YOUR INSTRUCTIONS —
Print the data below again in full, exactly as it stands, with no images.

═══ STORED DATA

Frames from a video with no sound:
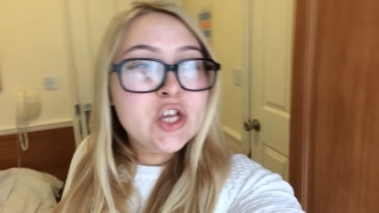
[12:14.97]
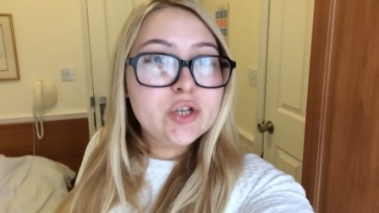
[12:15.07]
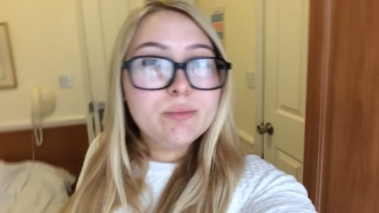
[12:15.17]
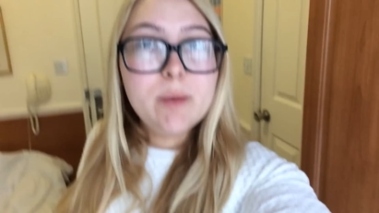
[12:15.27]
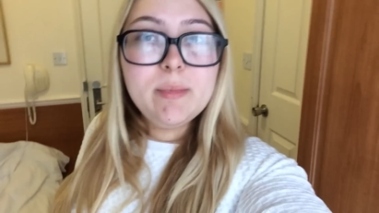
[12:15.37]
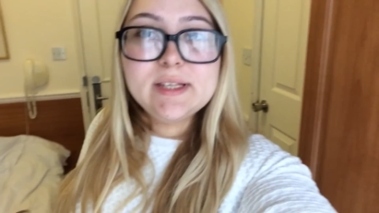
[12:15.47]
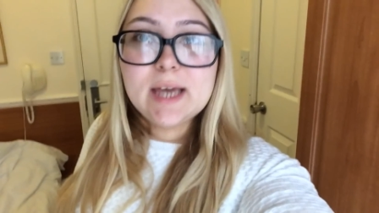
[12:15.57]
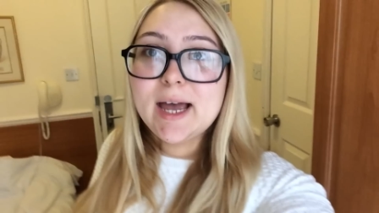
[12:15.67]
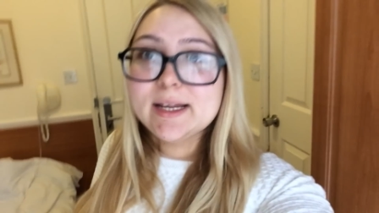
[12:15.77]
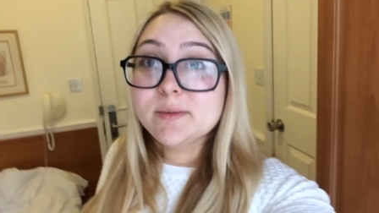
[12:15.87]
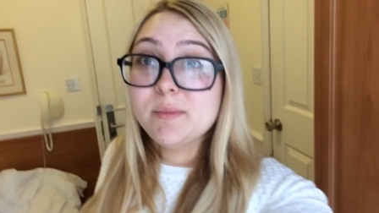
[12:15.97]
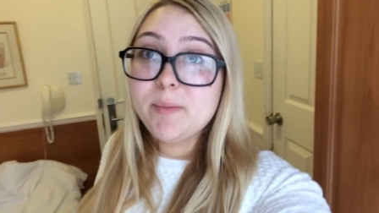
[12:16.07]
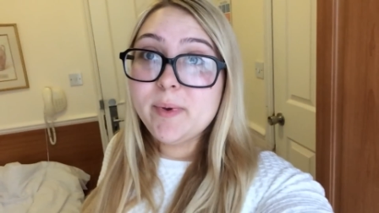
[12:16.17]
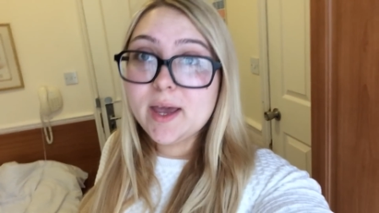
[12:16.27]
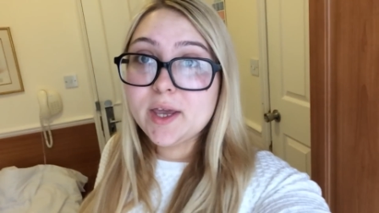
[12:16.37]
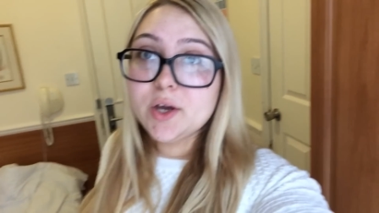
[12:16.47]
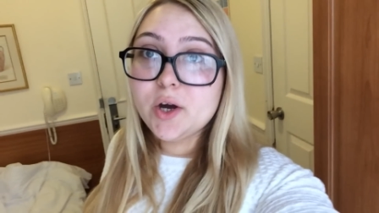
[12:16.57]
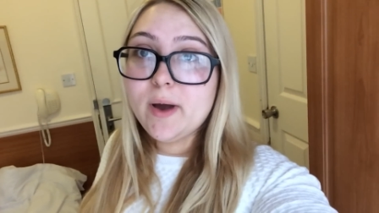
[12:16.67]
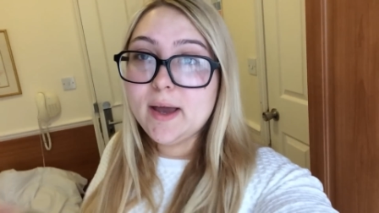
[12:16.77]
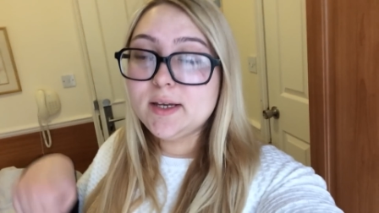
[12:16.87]
So maybe that. And maybe I can
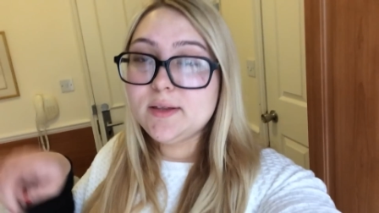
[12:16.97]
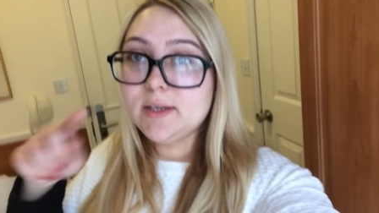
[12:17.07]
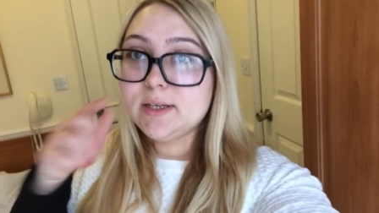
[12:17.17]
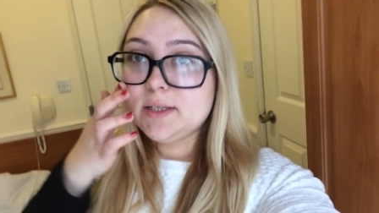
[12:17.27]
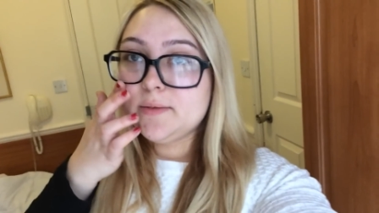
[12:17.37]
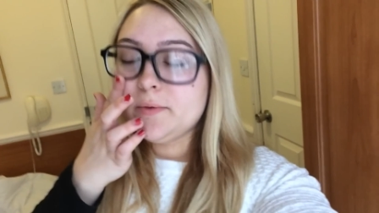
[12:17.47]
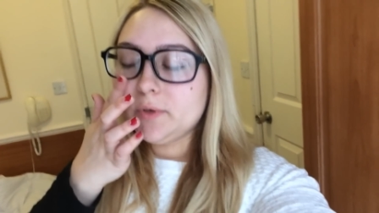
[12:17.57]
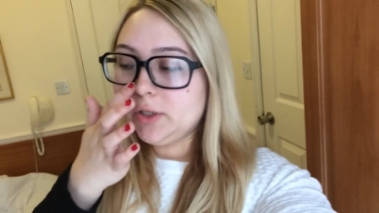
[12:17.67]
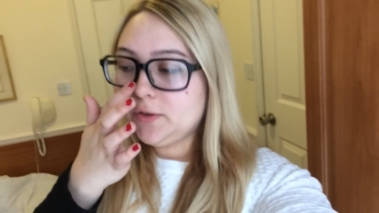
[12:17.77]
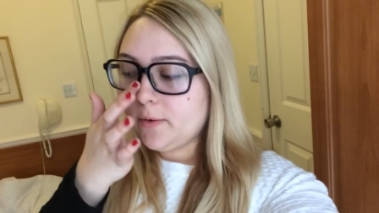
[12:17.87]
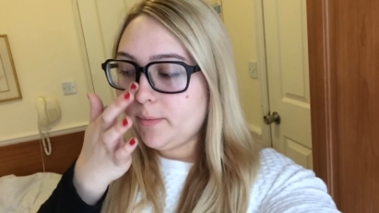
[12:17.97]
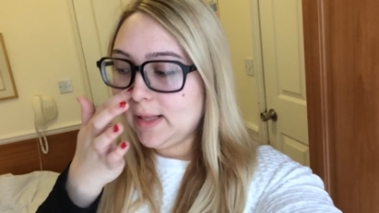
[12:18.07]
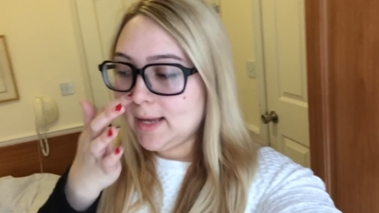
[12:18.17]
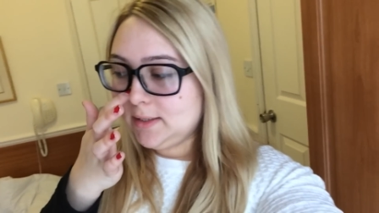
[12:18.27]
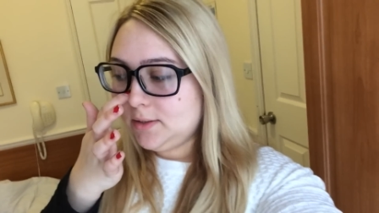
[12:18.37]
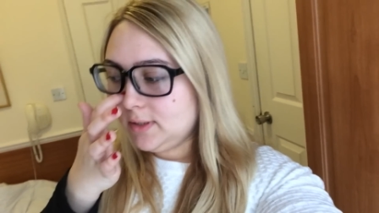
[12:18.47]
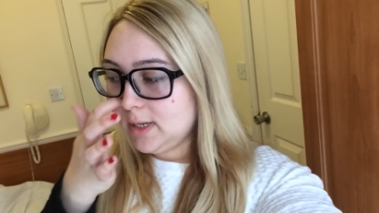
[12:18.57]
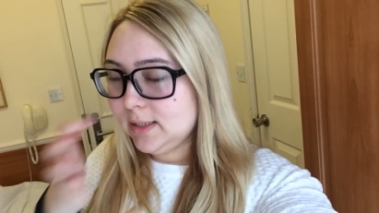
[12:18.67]
go edit this footage from the last two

══════

RESPONSE TO THIS TASK —
Frames from a video with no sound:
[12:14.97]
[12:15.07]
[12:15.17]
[12:15.27]
[12:15.37]
[12:15.47]
[12:15.57]
[12:15.67]
[12:15.77]
[12:15.87]
[12:15.97]
[12:16.07]
[12:16.17]
[12:16.27]
[12:16.37]
[12:16.47]
[12:16.57]
[12:16.67]
[12:16.77]
[12:16.87]
So maybe that. And maybe I can
[12:16.97]
[12:17.07]
[12:17.17]
[12:17.27]
[12:17.37]
[12:17.47]
[12:17.57]
[12:17.67]
[12:17.77]
[12:17.87]
[12:17.97]
[12:18.07]
[12:18.17]
[12:18.27]
[12:18.37]
[12:18.47]
[12:18.57]
[12:18.67]
go edit this footage from the last two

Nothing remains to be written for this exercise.